Wordle of Melissa Terras' speech at DH2010
Wordle of Melissa Terras’ speech at DH2010

(Click to view full size)

‘Transcribe’ and ‘Bentham’ also feature as this is a crowdsourcing project Terras is involved in. As she says:

one of the things we want to do with Transcribe Bentham is to provide access to the resulting XML files so that others can reuse the information (via web-services, etc). The hosting and transcription environment we are developing will be open source, so that others can use it. And this sea change, from working in small groups, to really reaching out to users is something we have to embrace, and learn to work with.

The prospect of easily setting up such collaborations is mouthwatering. Access, re-use, reaching out, yes yes yes. Sharing is fundamental to what we do, and we are stronger when we share. And right now the Digital Humanities community – like everyone else – faces terrible pressure, from government and university management, and needs to get stuck in:

We need people who are not just prepared to whine but prepared to roll up their sleeves and do things to improve our associations, our community, and our presence in academia.

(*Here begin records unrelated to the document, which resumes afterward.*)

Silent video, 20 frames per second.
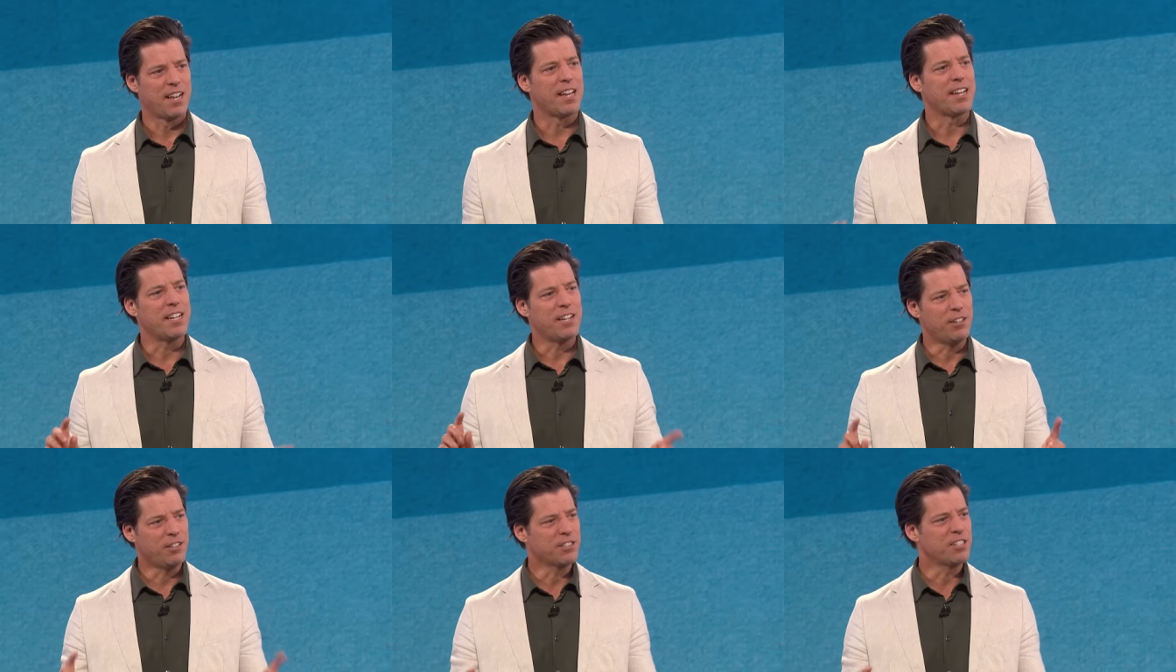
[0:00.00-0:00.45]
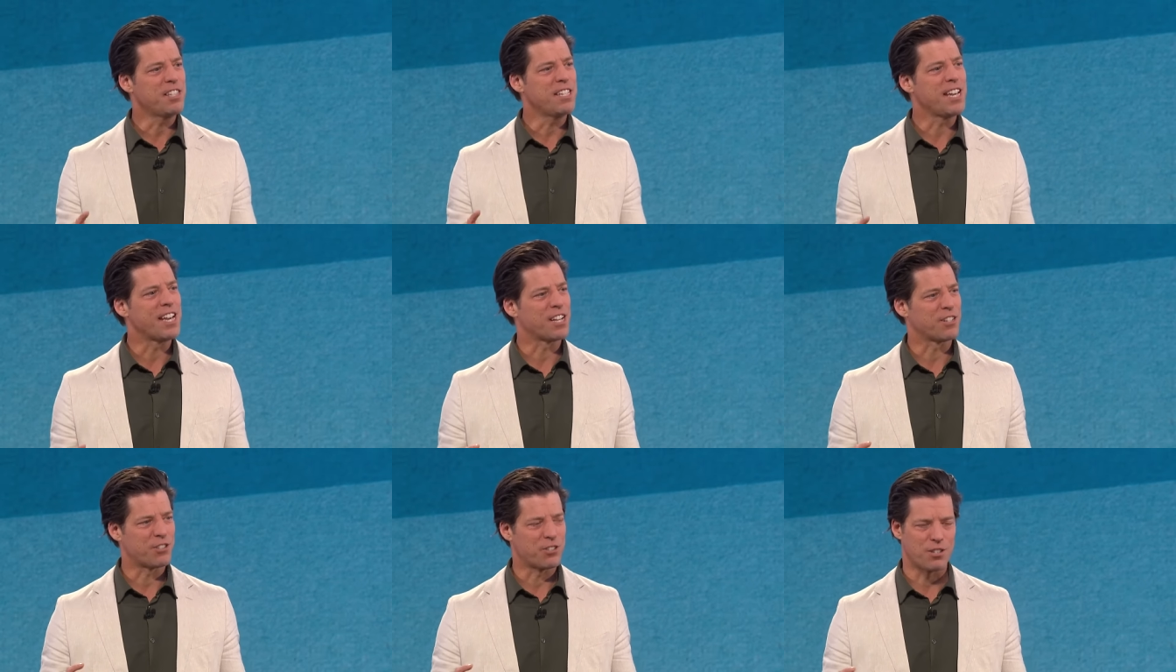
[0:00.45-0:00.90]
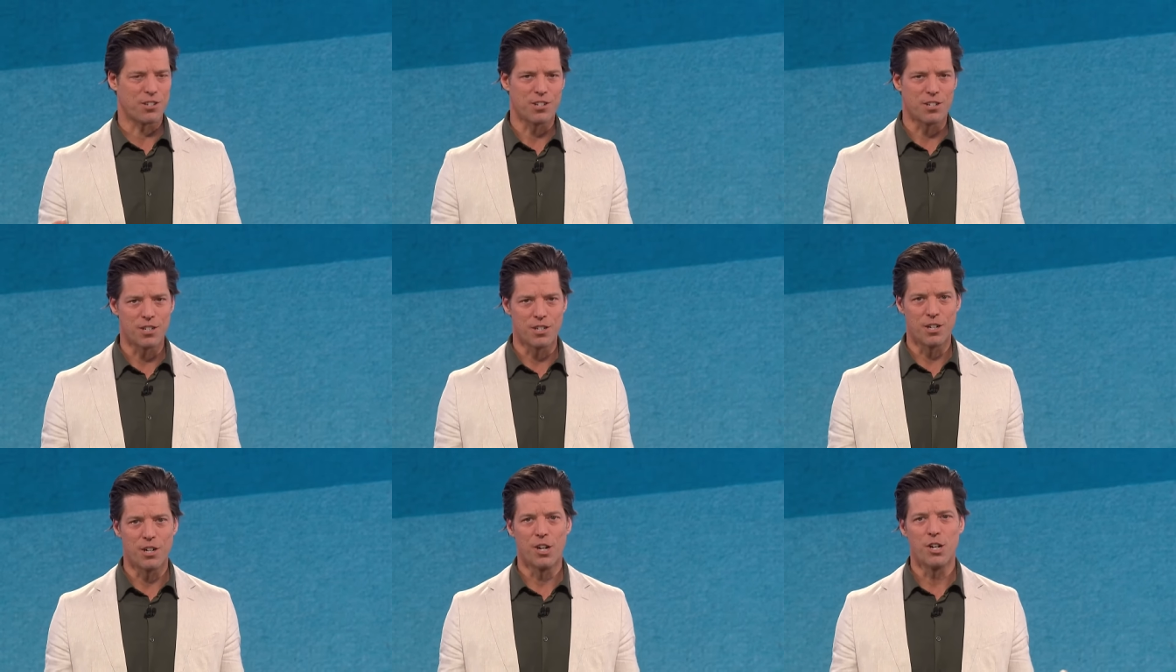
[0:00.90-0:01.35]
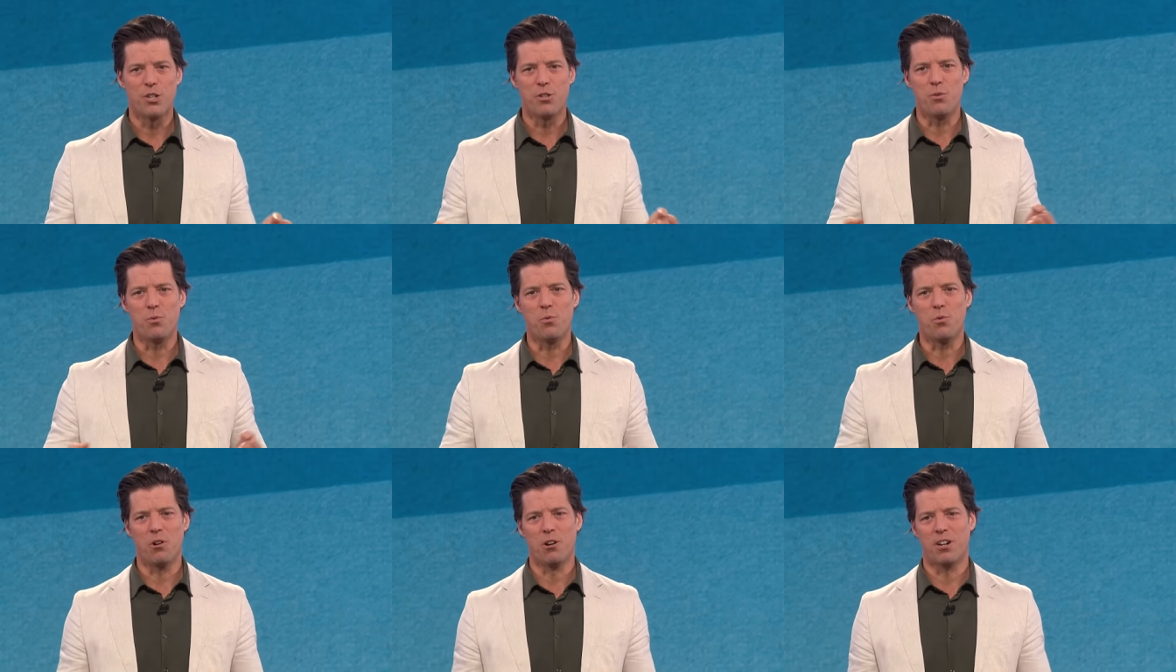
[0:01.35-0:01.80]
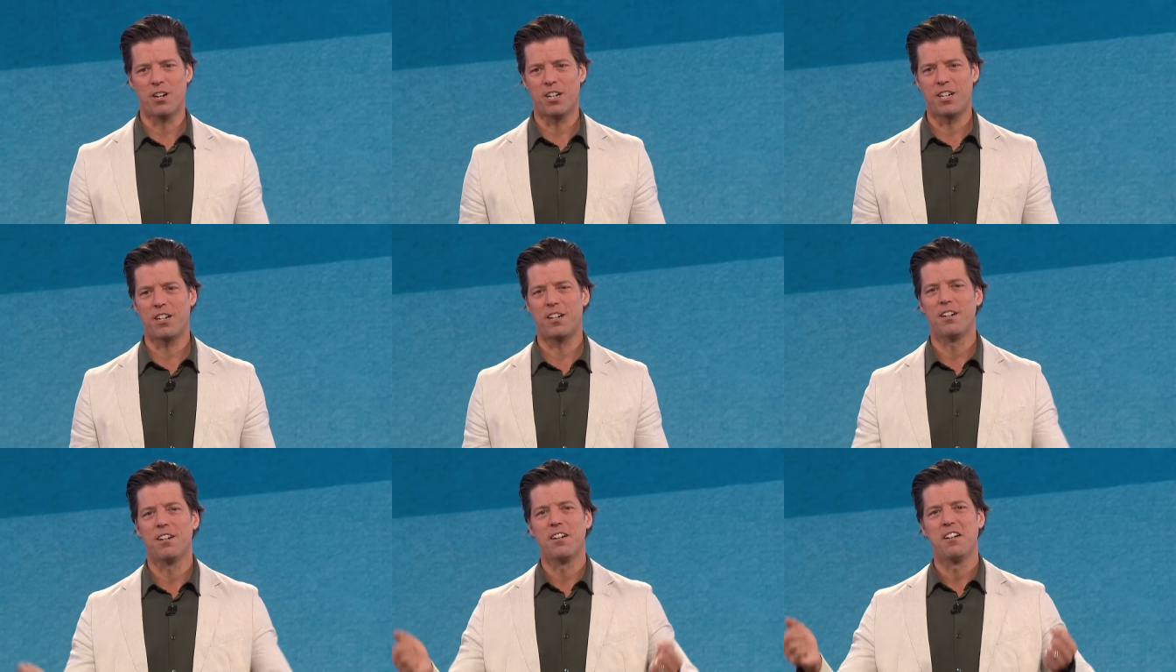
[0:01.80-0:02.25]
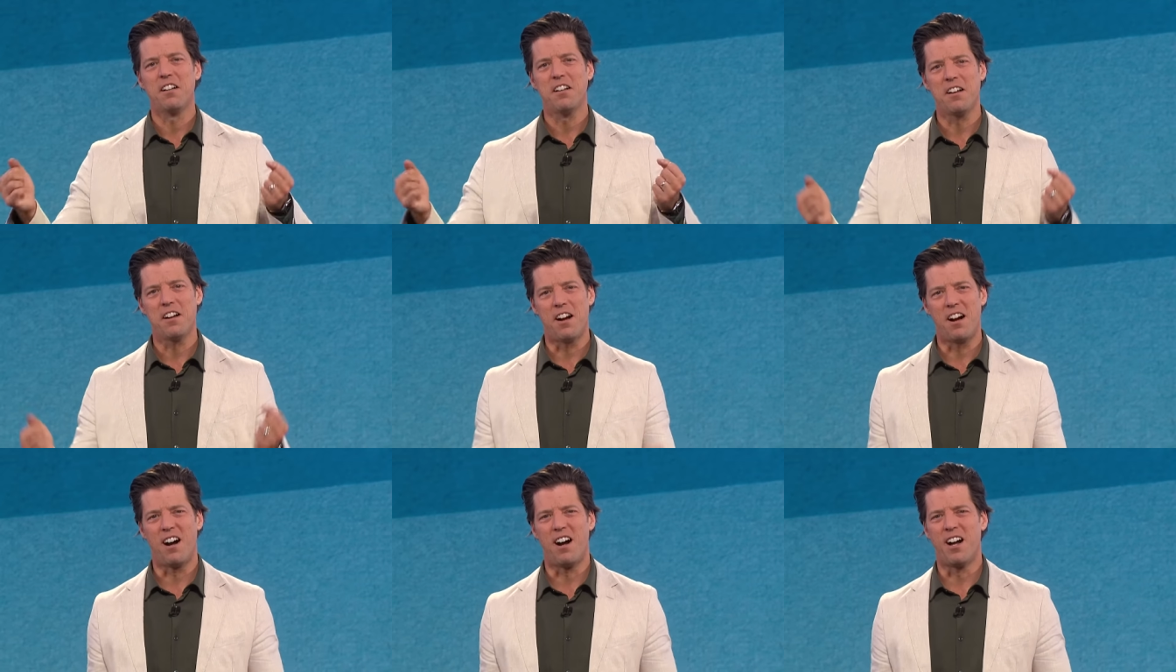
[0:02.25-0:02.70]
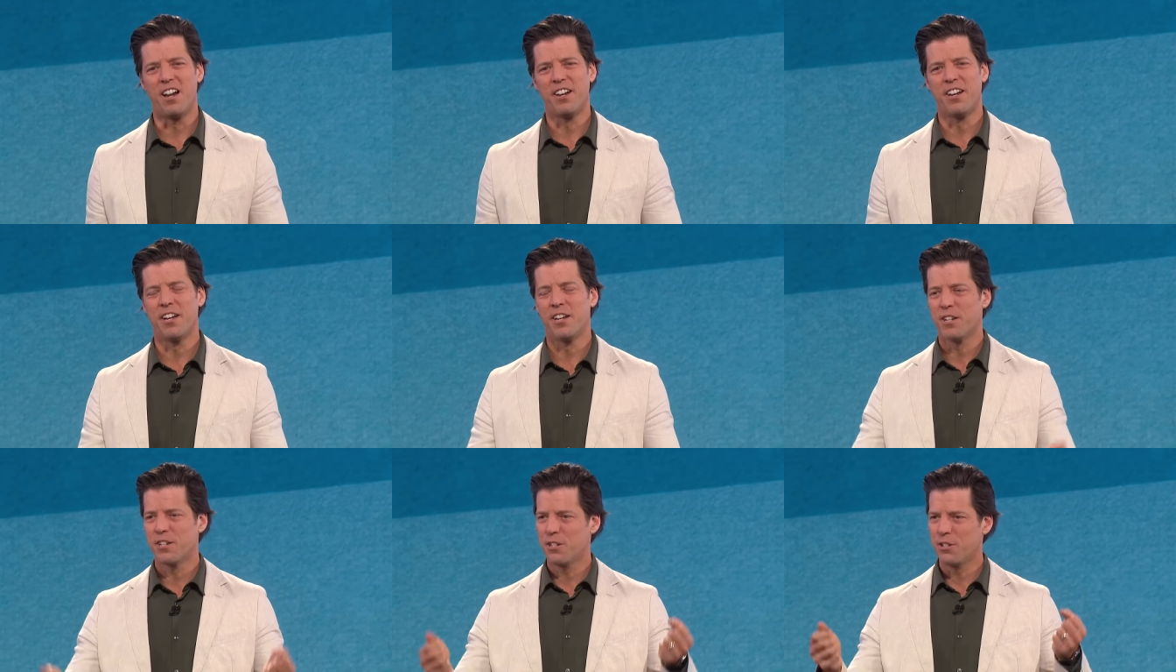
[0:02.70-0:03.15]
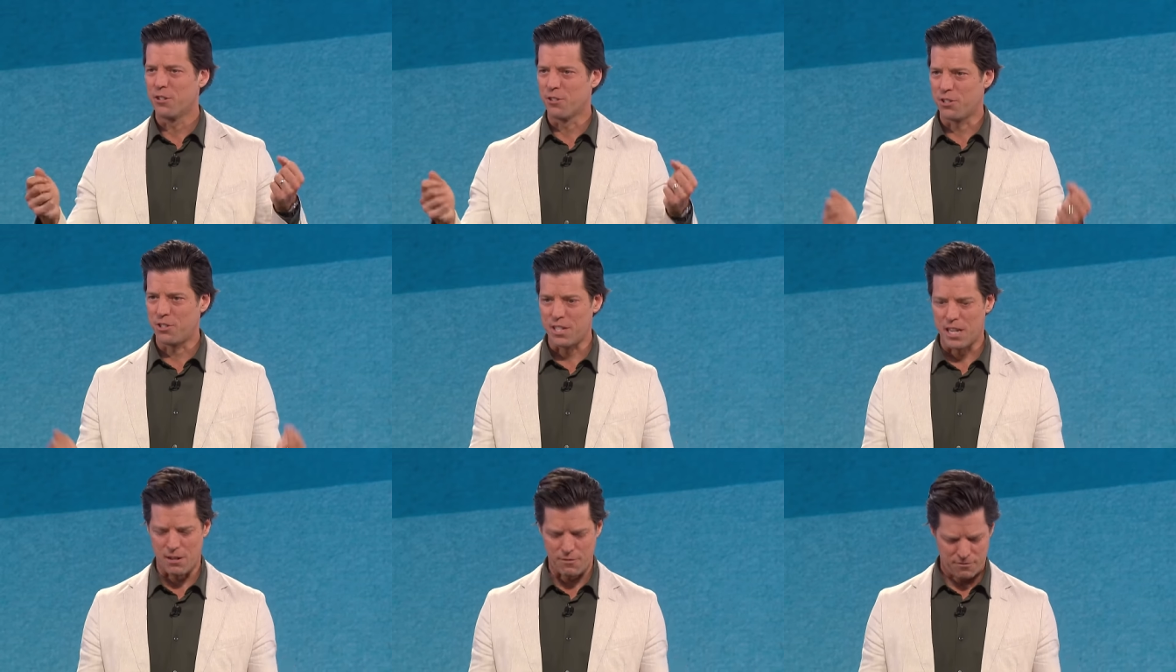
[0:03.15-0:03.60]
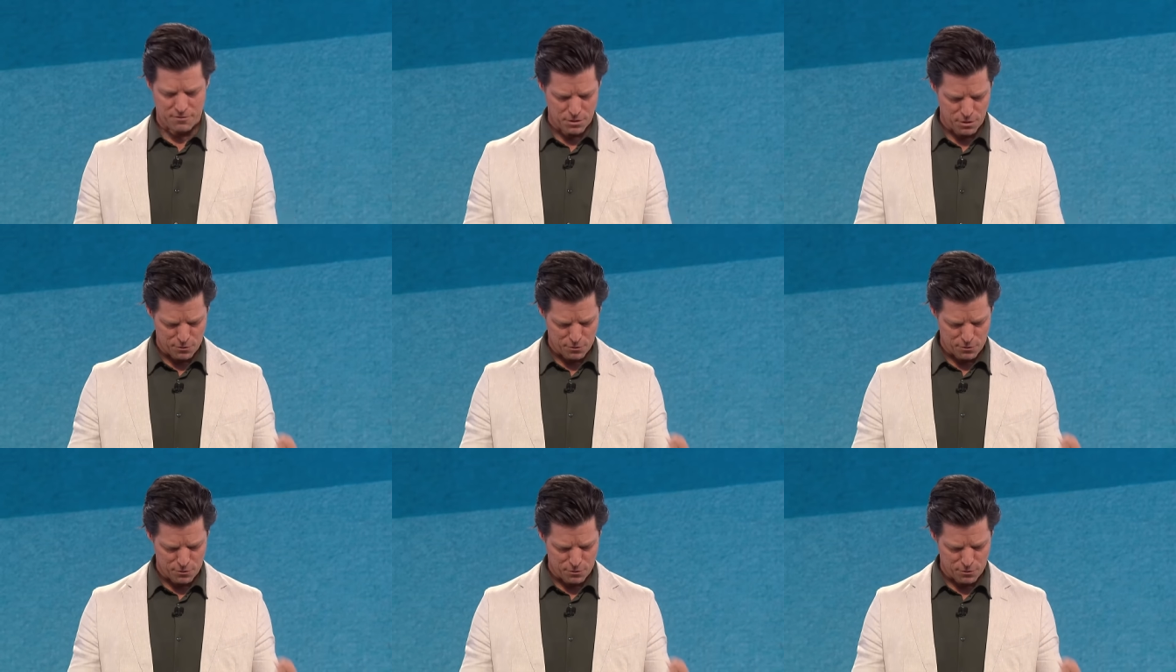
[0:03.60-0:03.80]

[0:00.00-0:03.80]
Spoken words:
And here's the answer. You work on yourself.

Her whole speech was barnstorming, critical but not despondent, electrifying the audience, and the highlight of a conference that, for all the heat and rushing around and getting up way too early, truly inspired me.

London Lives, Plebian Lives

A few weeks ago I went to a presentation of the London Lives project, held by the Long 18th Century seminar at the IHR. This ambitious undertaking aims to integrate the records of some of London’s major organizations – among them, the Old Bailey, Bridewell, St Thomas’ hospital – into a website that allows researchers to follow the lives of the ‘lower orders’ in their interactions with the legal, charitable and medical institutions of early modern London.

This is a phenomenal amount of data: over 3 million names, 1,300 to 1,600 separate manuscripts, around a quarter of a million pages, some 40 million words in all. Which means it needs a decent interface and facilities, or else one will just be swamped by raw, muddy data. Judging by the demonstration given by Sharon Howard, it looks like it has been designed with researchers in mind, with the ability to cross reference records and link entries together in sets.

Two examples of using the site were given. Tim Hitchcock deftly restored the reputation of the much-maligned nurse Hannah Poole, falsely accused of being uncaring and negligent; Bob Shoemaker showed a perhaps surprising distance between the criminal world and the poor, members of one rarely showing up in the records of the other.

Digital projects have to have a research question, and the one behind London Lives is: how did the poor and the plebian relate to the welfare authorities in early modern London? There were a number of questions raised as to which term to use – the project was originally entitled ‘Plebian Lives and the Making of Modern London’, which was dropped because of the difficulties of defining class in this era (not to mention the presence in the records of numerous higher class individuals, such as administrators). Hence the new title ‘London Lives’, both more specific in location and more general in scope.

There is one aspect to this question that concerns me: it frames the poor in terms of their institutional existence. Of course, there are few records of the poor that come ‘from below’, from their own mouths, especially when illiteracy is the norm. And of course, these institutional sources offer much rich material for understanding the lives of the lower classes, not necessarily as passive as one might presume. But there was much more to their lives than interactions with the authorities, and quite possibly a considerable degree of social autonomy as well.

Uncovering this independent existence is central to my Alsatia project, and devilishly difficult to do.

The London Lives Project isn’t live yet; it should be opening this May, but in the meantime there’s a blog for news and information about the forthcoming unconference in July.